Extracted records START

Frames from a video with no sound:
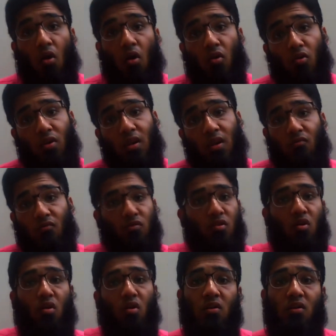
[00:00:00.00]
or really
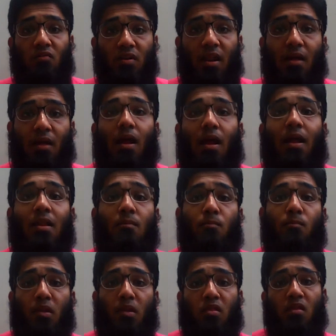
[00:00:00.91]
we don't even have
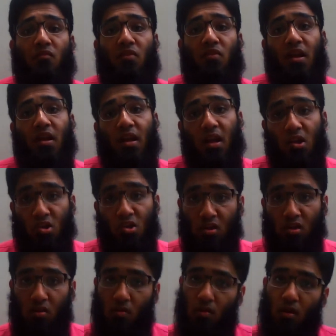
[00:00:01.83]
any
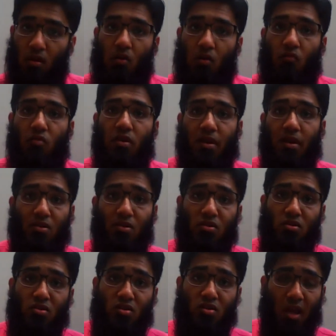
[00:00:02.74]
specification. We
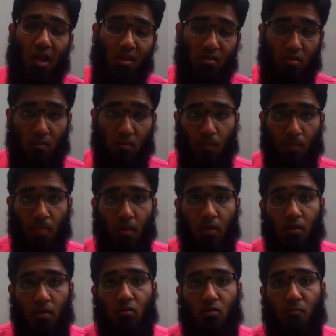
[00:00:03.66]
can just
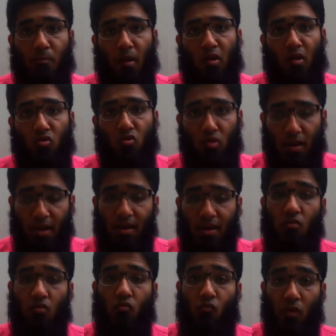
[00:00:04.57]

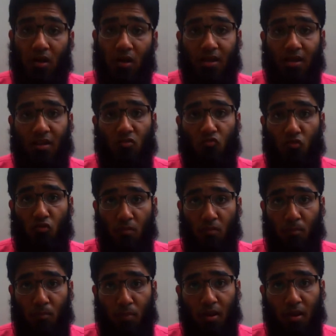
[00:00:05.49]
speculate what it
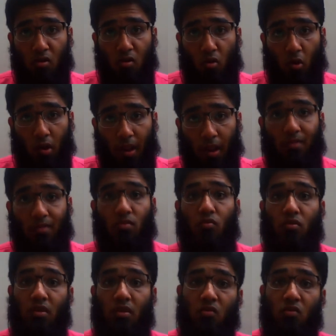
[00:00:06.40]
will be look like.
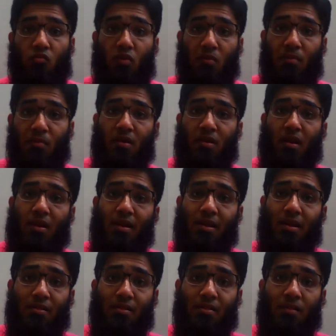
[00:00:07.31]
So this will be
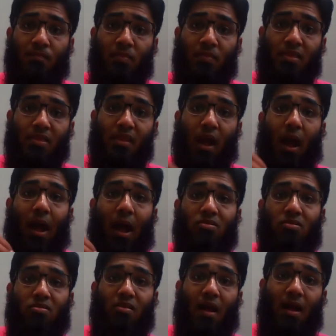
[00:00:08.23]
released
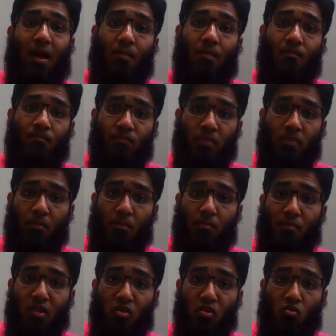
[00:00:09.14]
as the
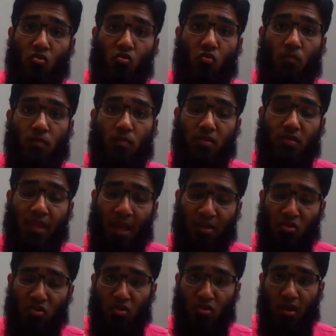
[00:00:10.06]
new next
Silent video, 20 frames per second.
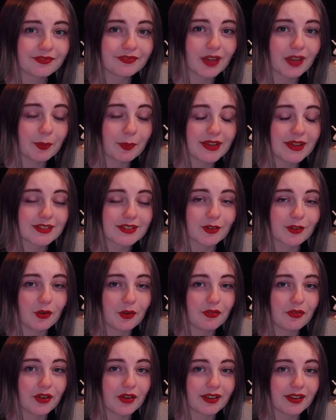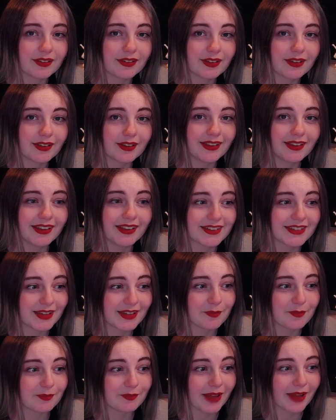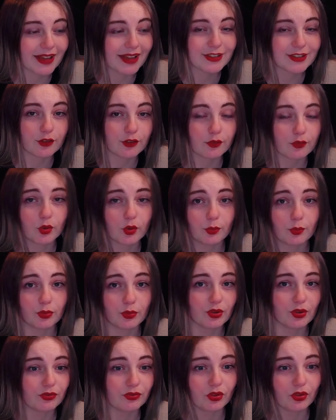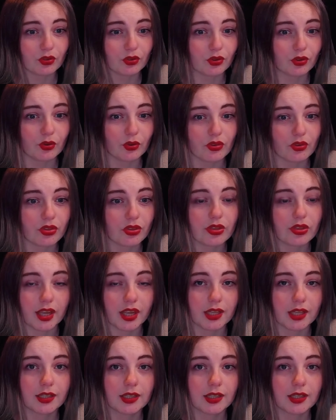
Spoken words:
a peasant offering is a massive, beautiful, cool thing,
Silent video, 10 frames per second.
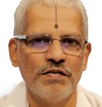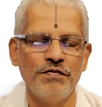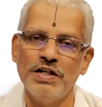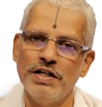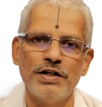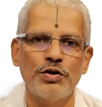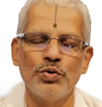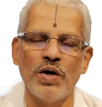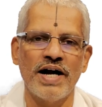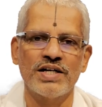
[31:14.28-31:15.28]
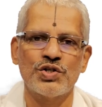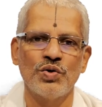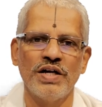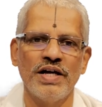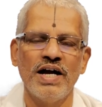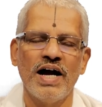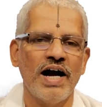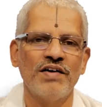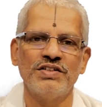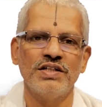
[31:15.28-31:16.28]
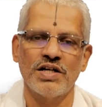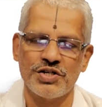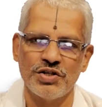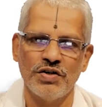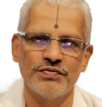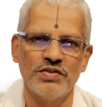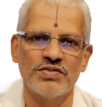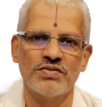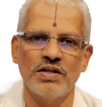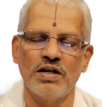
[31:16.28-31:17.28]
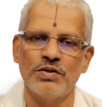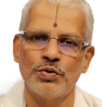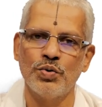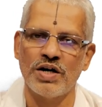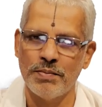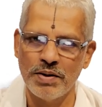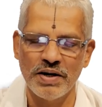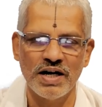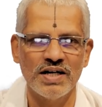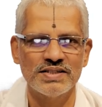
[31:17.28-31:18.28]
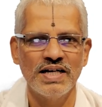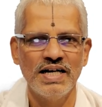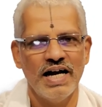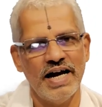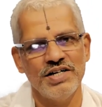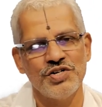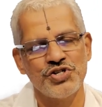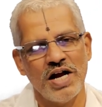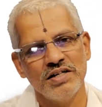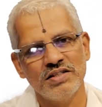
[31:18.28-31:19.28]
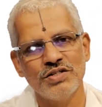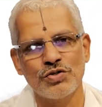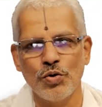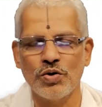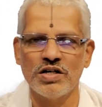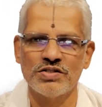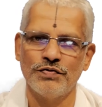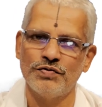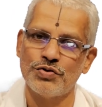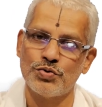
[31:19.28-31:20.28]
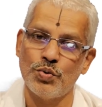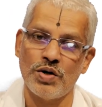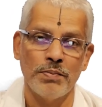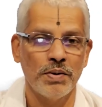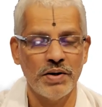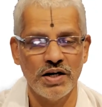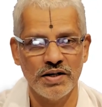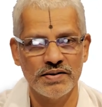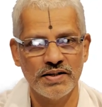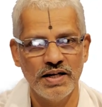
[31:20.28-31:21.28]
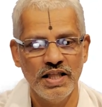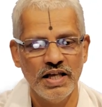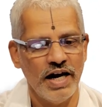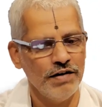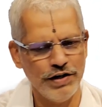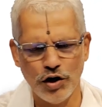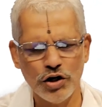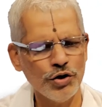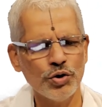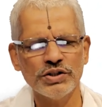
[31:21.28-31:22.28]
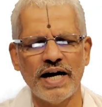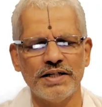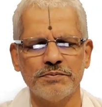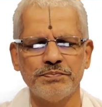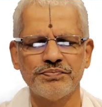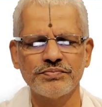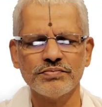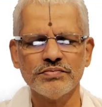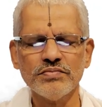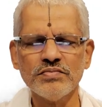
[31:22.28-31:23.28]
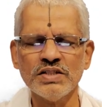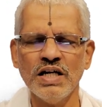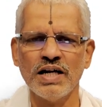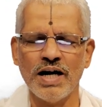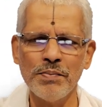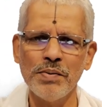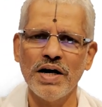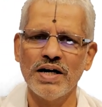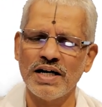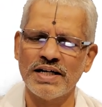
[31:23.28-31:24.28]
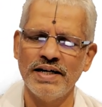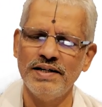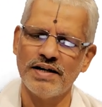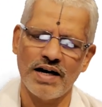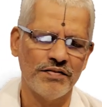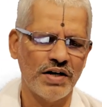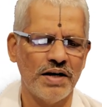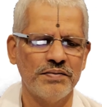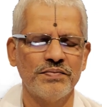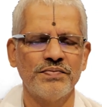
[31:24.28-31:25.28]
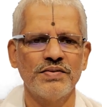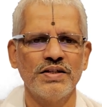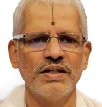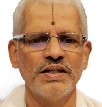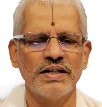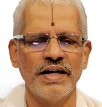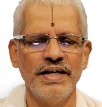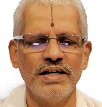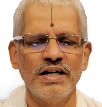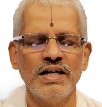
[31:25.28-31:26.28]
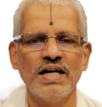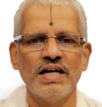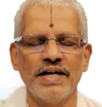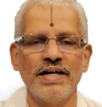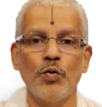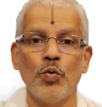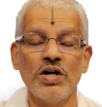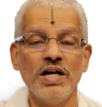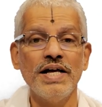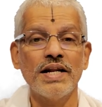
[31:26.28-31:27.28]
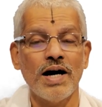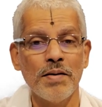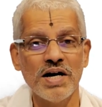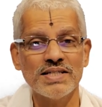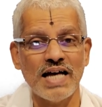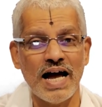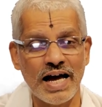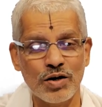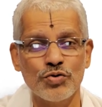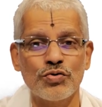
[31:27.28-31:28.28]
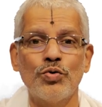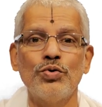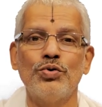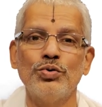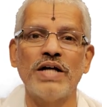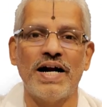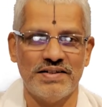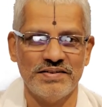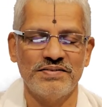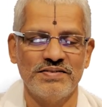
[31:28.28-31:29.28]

we need to actually have the darshan of these 2 Ramabanas and chant the slokas of these 2 Ramabanas. And we all know that Ramabana killed Ravana, right? Right? Only Rama's arrows could do that,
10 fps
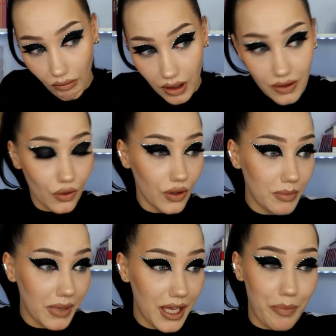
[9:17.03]
it's only
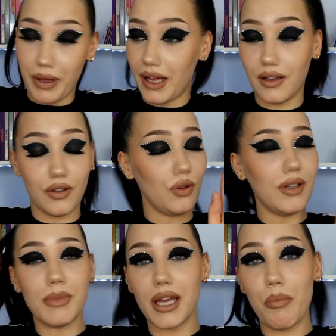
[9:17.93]
my
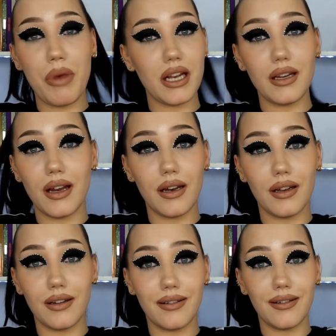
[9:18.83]
opinion.
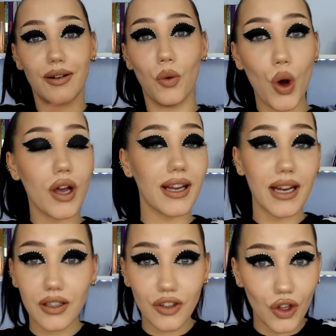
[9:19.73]
What can
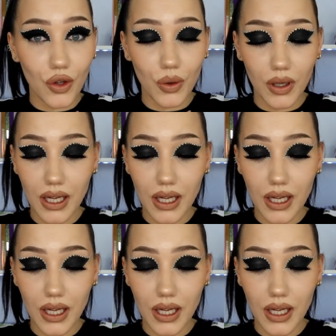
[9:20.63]
I do?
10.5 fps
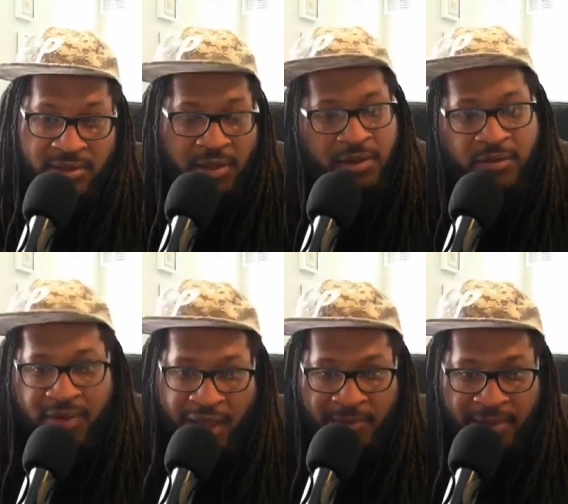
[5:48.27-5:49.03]
call it a
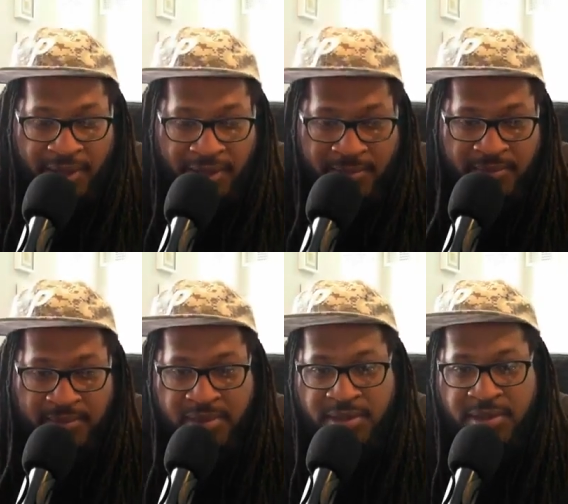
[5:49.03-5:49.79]
rap name,
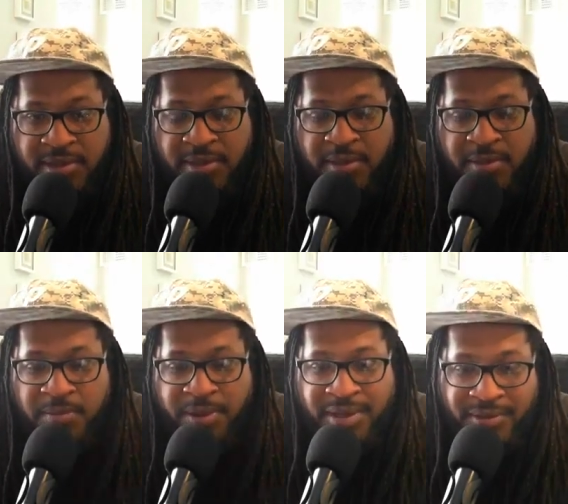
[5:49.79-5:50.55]

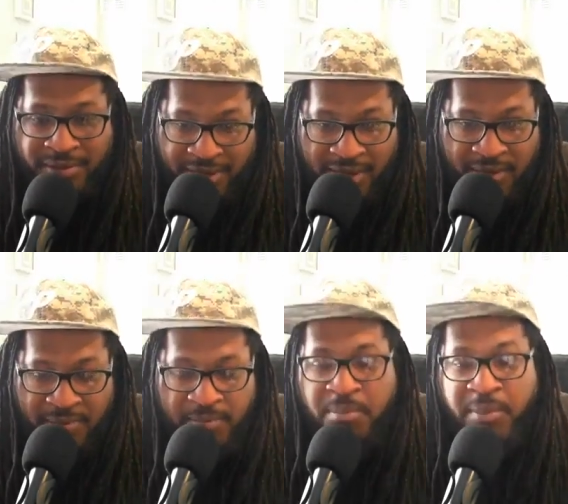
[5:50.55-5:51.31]
but your name,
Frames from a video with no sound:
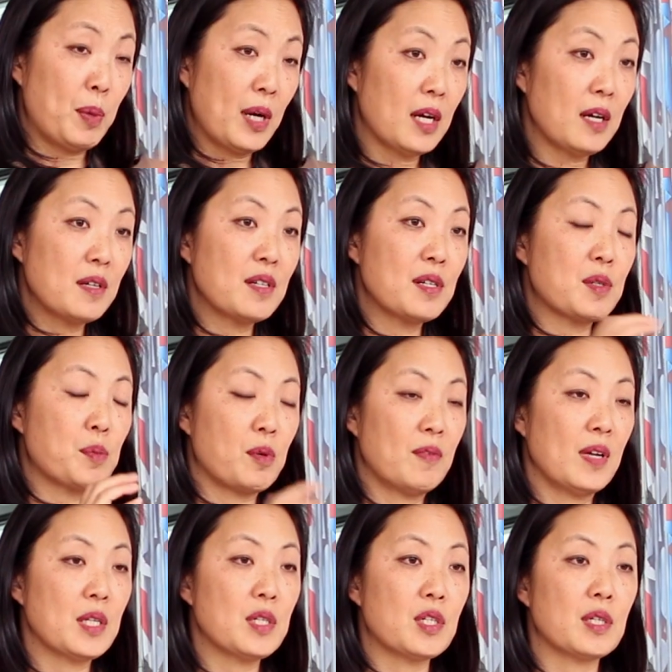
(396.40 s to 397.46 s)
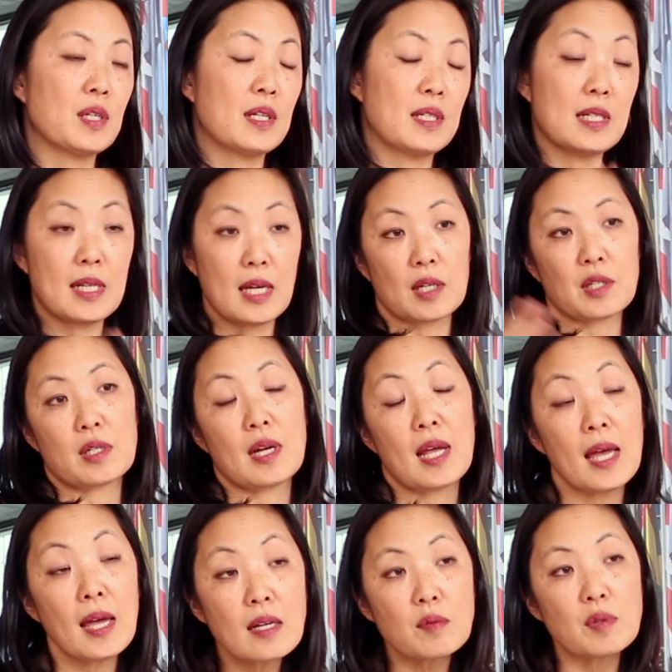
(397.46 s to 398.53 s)
preparedness, prevention, detection,
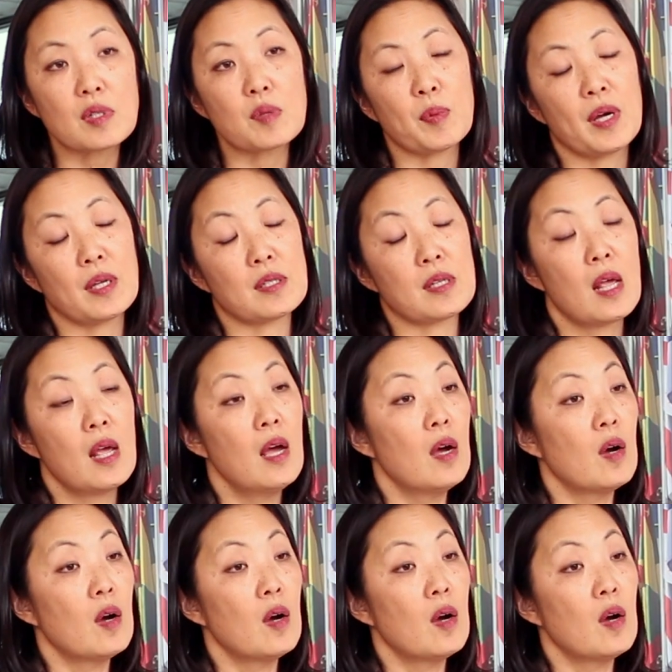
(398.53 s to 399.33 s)
and response,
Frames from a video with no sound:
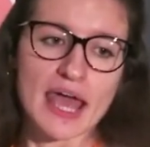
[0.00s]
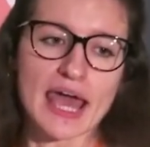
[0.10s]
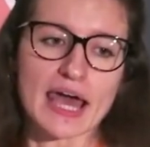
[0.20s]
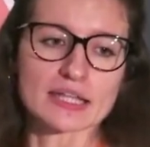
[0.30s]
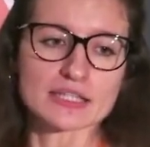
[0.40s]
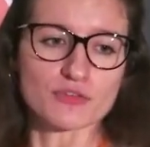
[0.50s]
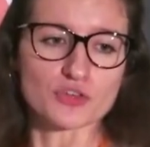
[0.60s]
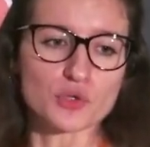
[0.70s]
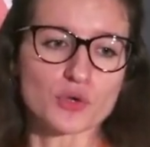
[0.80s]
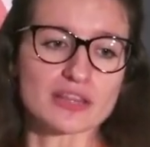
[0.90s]
And
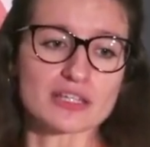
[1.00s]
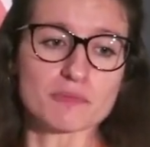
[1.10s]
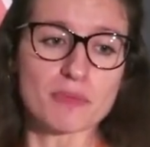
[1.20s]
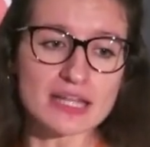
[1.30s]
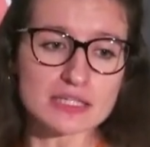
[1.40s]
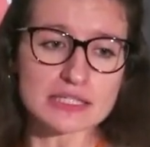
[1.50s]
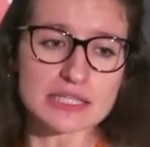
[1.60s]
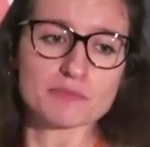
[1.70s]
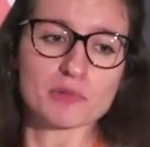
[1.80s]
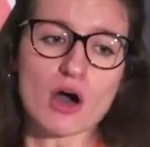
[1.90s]
if you look at the
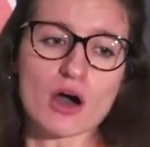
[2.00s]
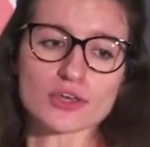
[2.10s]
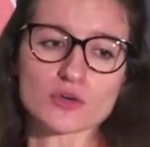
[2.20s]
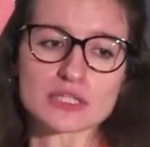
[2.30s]
dependencies block,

Extracted records END

## Required work
Search the records for the word "Silent" and return every line that holds it.

## Answer area
Silent video, 20 frames per second.
Silent video, 10 frames per second.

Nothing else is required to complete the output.